As far as I’m concerned, yes, I can be bought that cheaply.
Evidence is supplied by my recent week in the 2011 Audi Q5 2.0T quattro Tiptronic – a lot of words to describe a five-passenger luxury sport-utility vehicle.
But with a standard turbo-4 added to the mix for this model year, few words are needed. The tested model sprinted like a scalded cat, much to my delight. Kudos to the Audi engineers, because there is no turbo lag in this power plant, and performance seems to far outdistance the advertised 211 horsepower.

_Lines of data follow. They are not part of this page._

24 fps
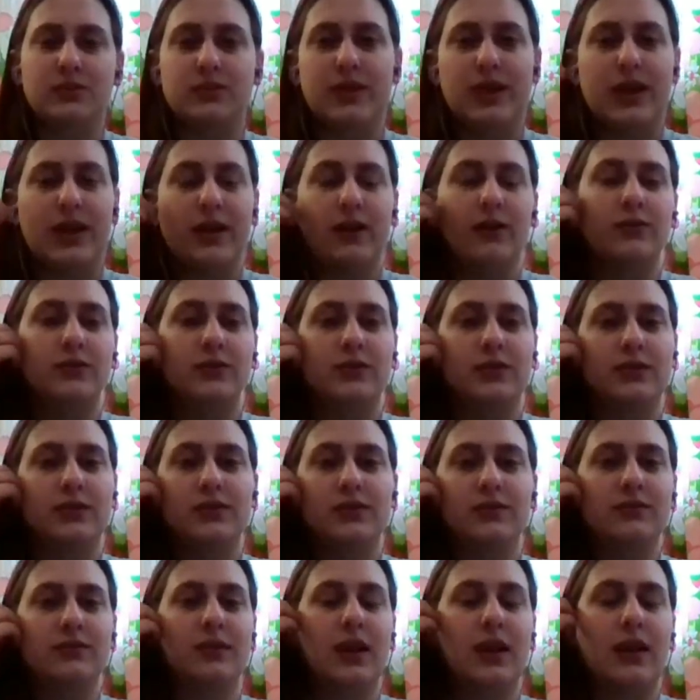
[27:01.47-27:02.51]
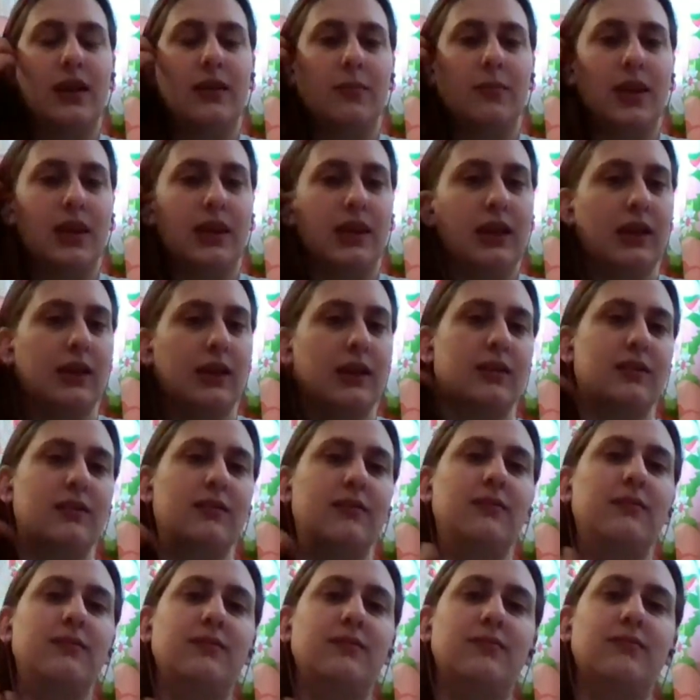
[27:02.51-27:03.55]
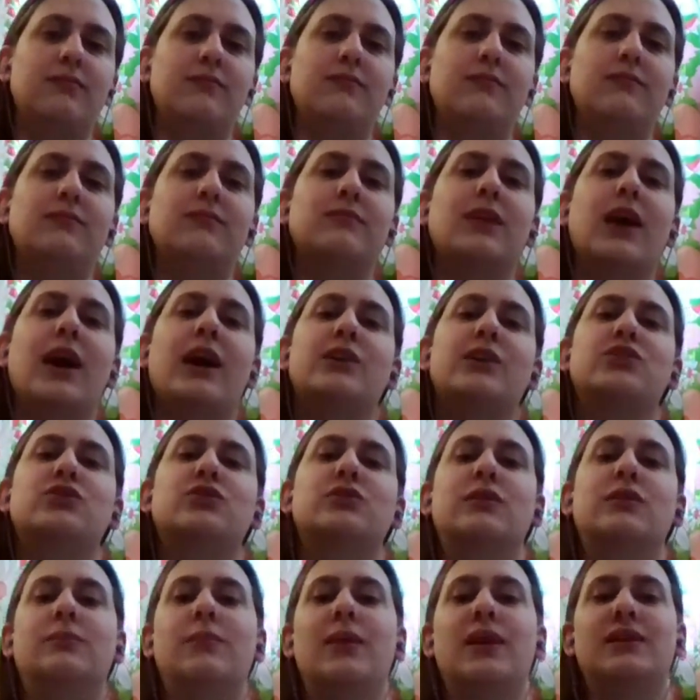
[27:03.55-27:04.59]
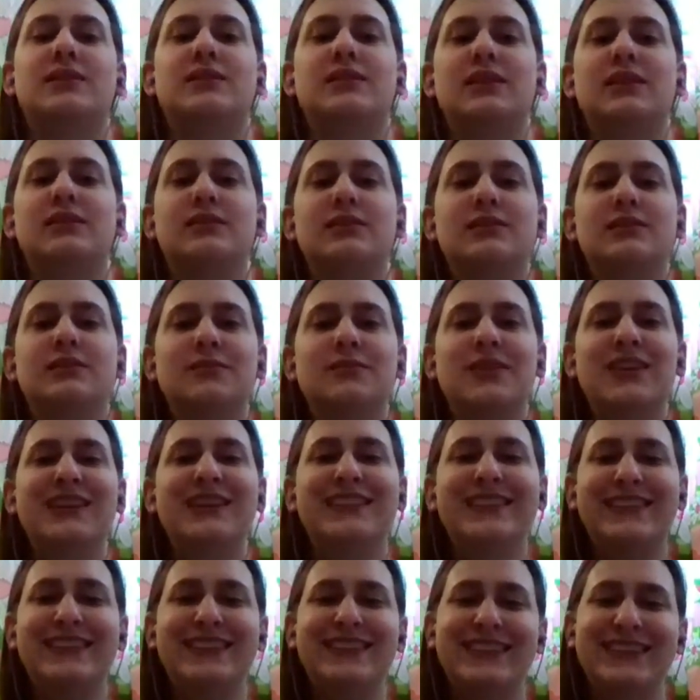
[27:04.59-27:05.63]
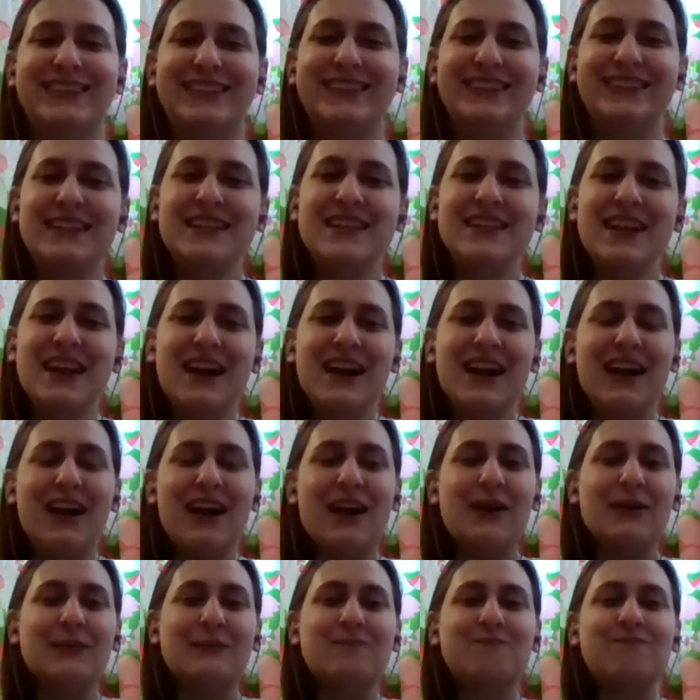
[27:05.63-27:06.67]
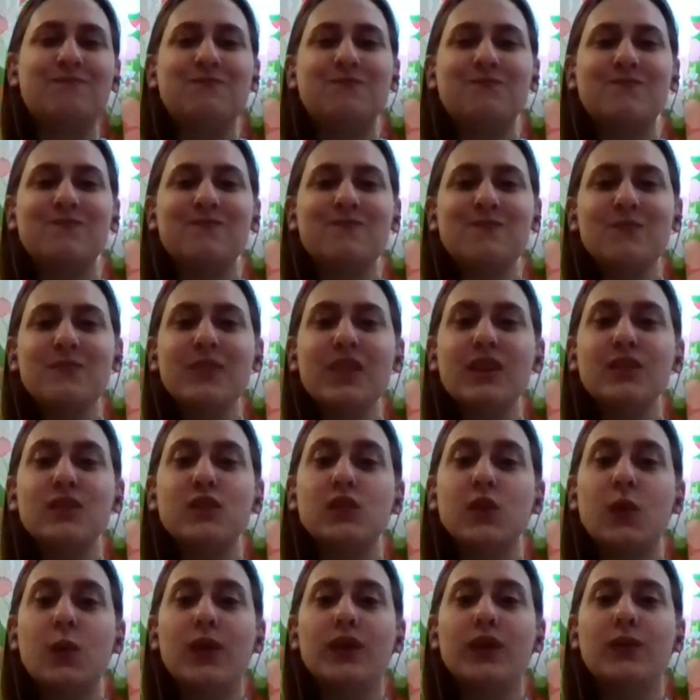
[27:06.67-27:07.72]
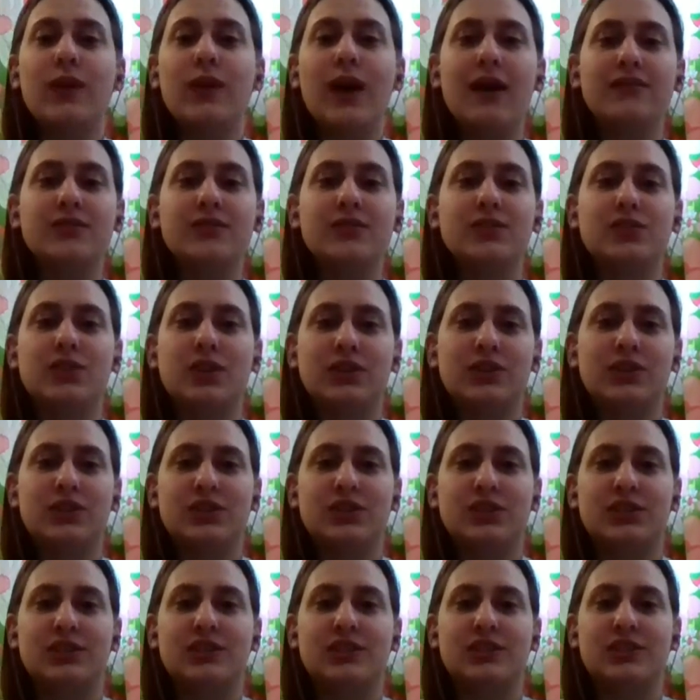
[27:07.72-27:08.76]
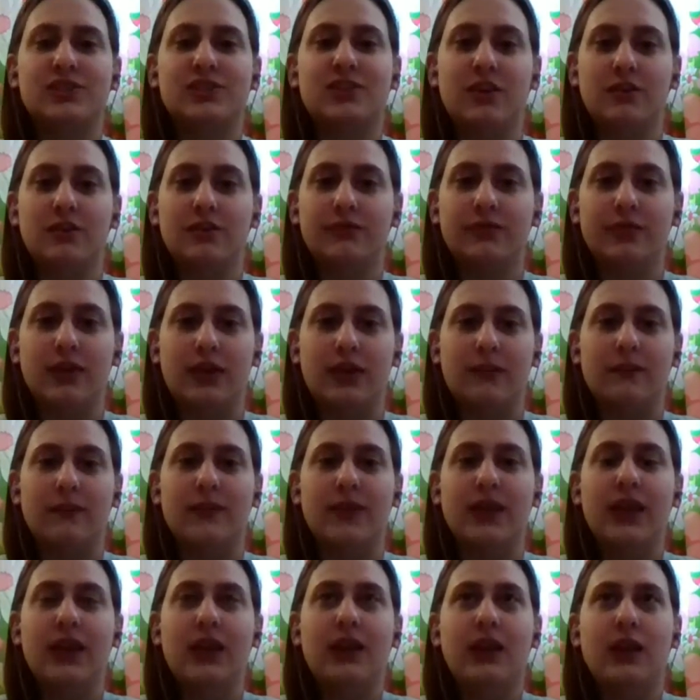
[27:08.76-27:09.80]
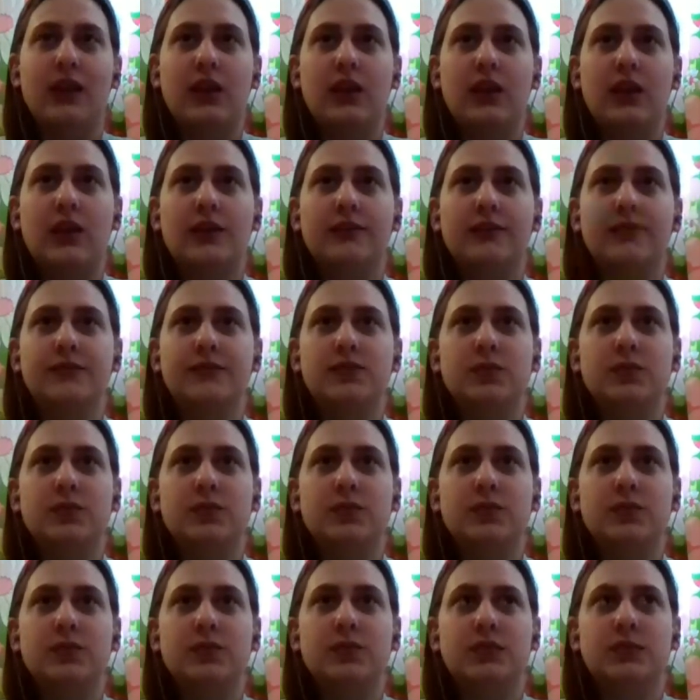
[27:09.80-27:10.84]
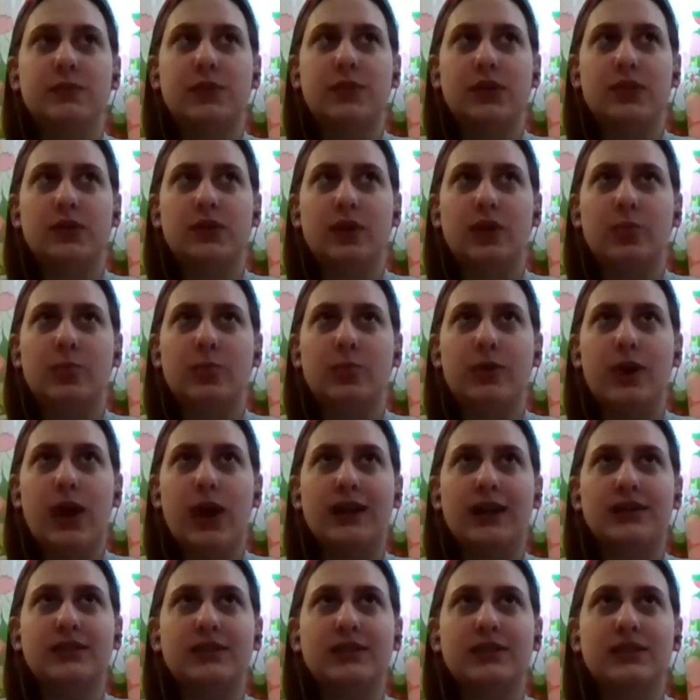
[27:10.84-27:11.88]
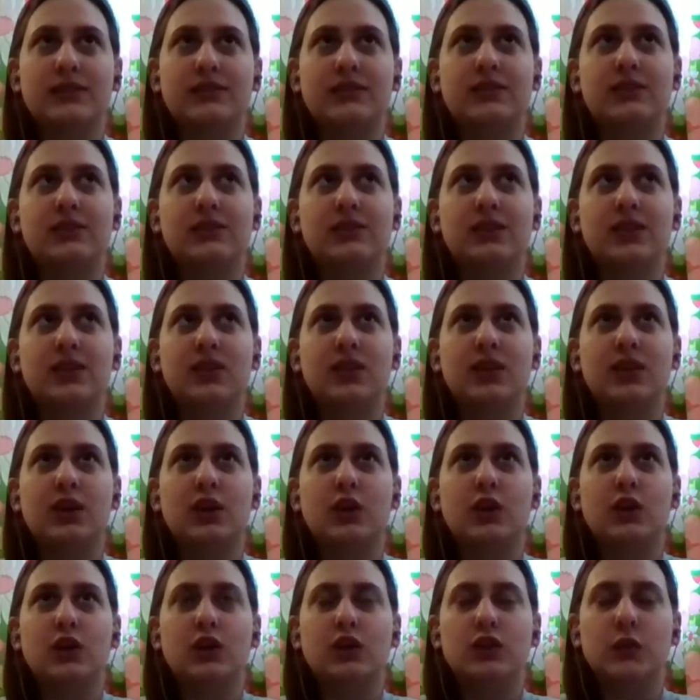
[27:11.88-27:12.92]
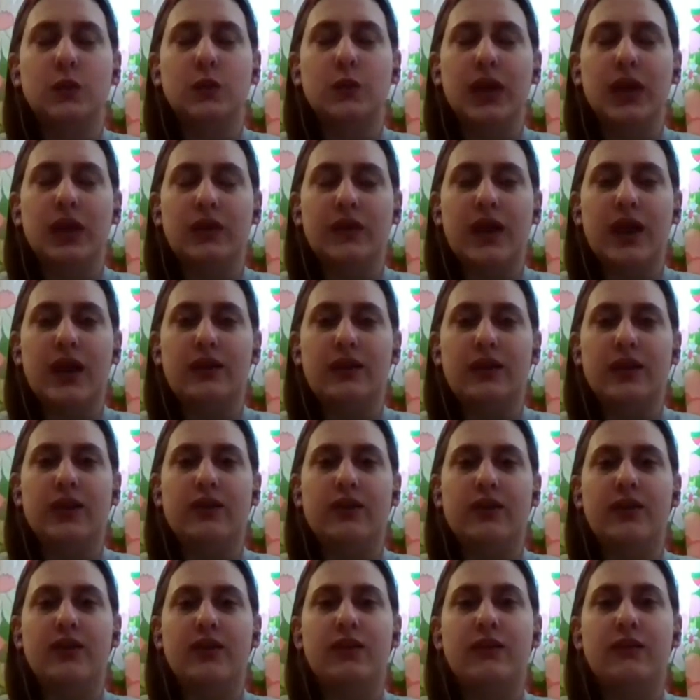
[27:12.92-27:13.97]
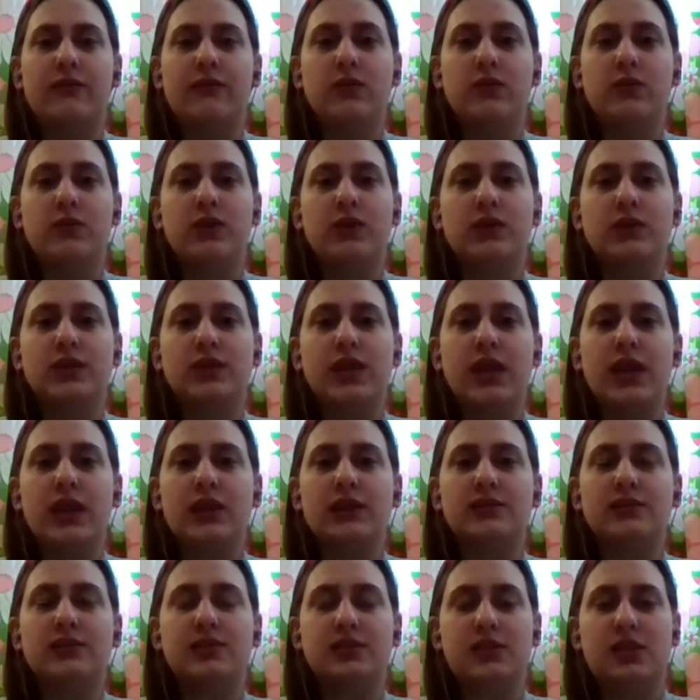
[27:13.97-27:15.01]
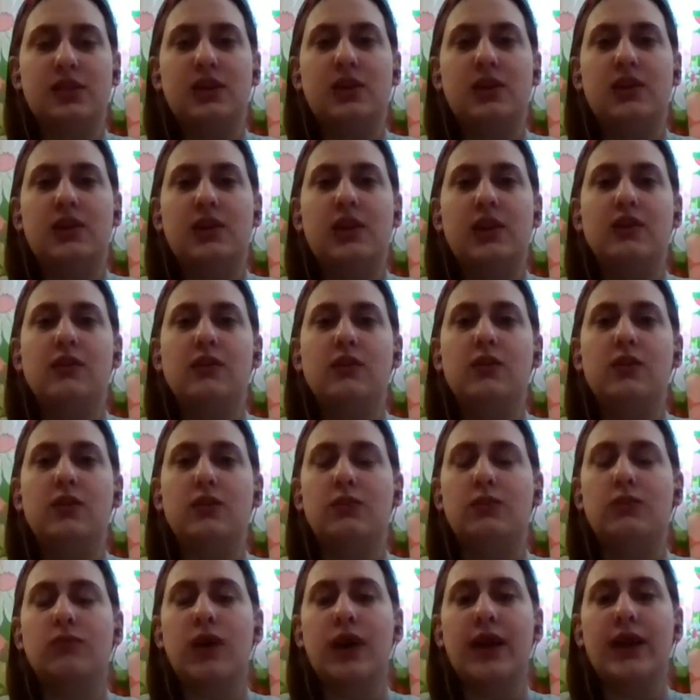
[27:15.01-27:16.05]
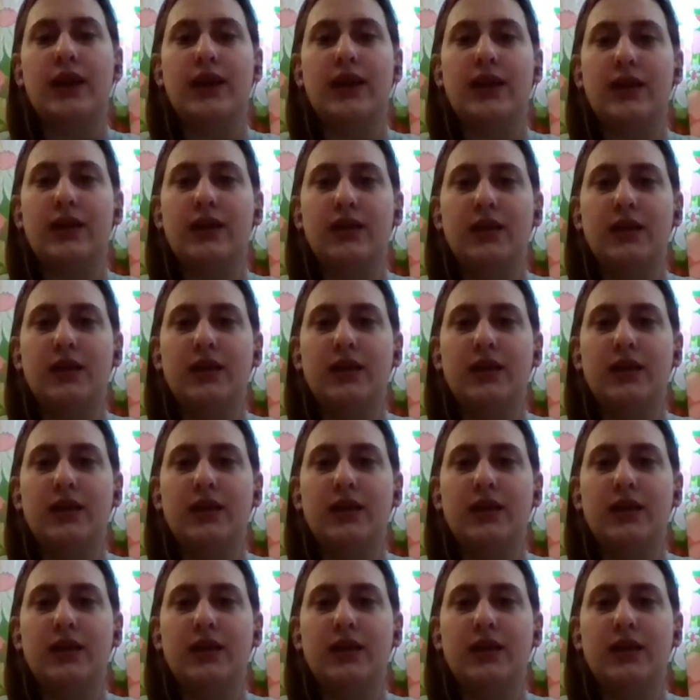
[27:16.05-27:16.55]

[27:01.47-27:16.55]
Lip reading: around and making it actually make sense. So when you have a structure to start from, it gives you a place where you can practice doing that narrative. You can take a scene and you can write it,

The Q5 has been beating up on some serious competition in acceleration tests, and I didn’t even have the rip-roaring 3.2-liter V-6 version with 270 horses. But keep in mind: that particular Q5 trim level with the big V-6 engine starts at $42,500 (compared with $35,200 for the tester), and gas mileage dips to 18/23 compared with my tester’s 20 miles per gallon in the city and 27 mpg on the open road.
Life is, as they say, a series of tradeoffs.
My Q5 was good company, even beyond the rush of mashing the accelerator. Interior cabin noise was negated admirably, and despite the car’s somewhat broad-shouldered construction, steering it in tight traffic and crowded parking lots was easily done.
Maybe traffic was getting out of my way purposely upon seeing the large, shark-devouring grille on the Q5’s front end. Who am I to argue with a little visual intimidation?
Standard comfort, convenience and safety features were just what you’d expect from the Audi brand. I particularly liked the understated, elegant layout of leather and wood trim amongst the goodies. It might take you some time to master the controls, so figure on diving deeply into the large owner’s manual if you get this Audi.
While I was impressed with the three-zone climate control listing, I’m not sure it really was controlling the climate in three specific segments of the vehicle. Then again, that seems to be asking a lot in a small environment.
This is one time I’d actually recommend the lesser of the two trim levels. In simple terms, if you want the 2011 Q5, get the 2.0T instead of the 3.2. I truly believe the less-expensive model will stack up as the best deal for most buyers … except perhaps for those buyers who want everything. And I can’t argue with the latter.
But for my money – and perhaps yours – the Audi Q5 2.0T delivers inside and out, and especially on the roll.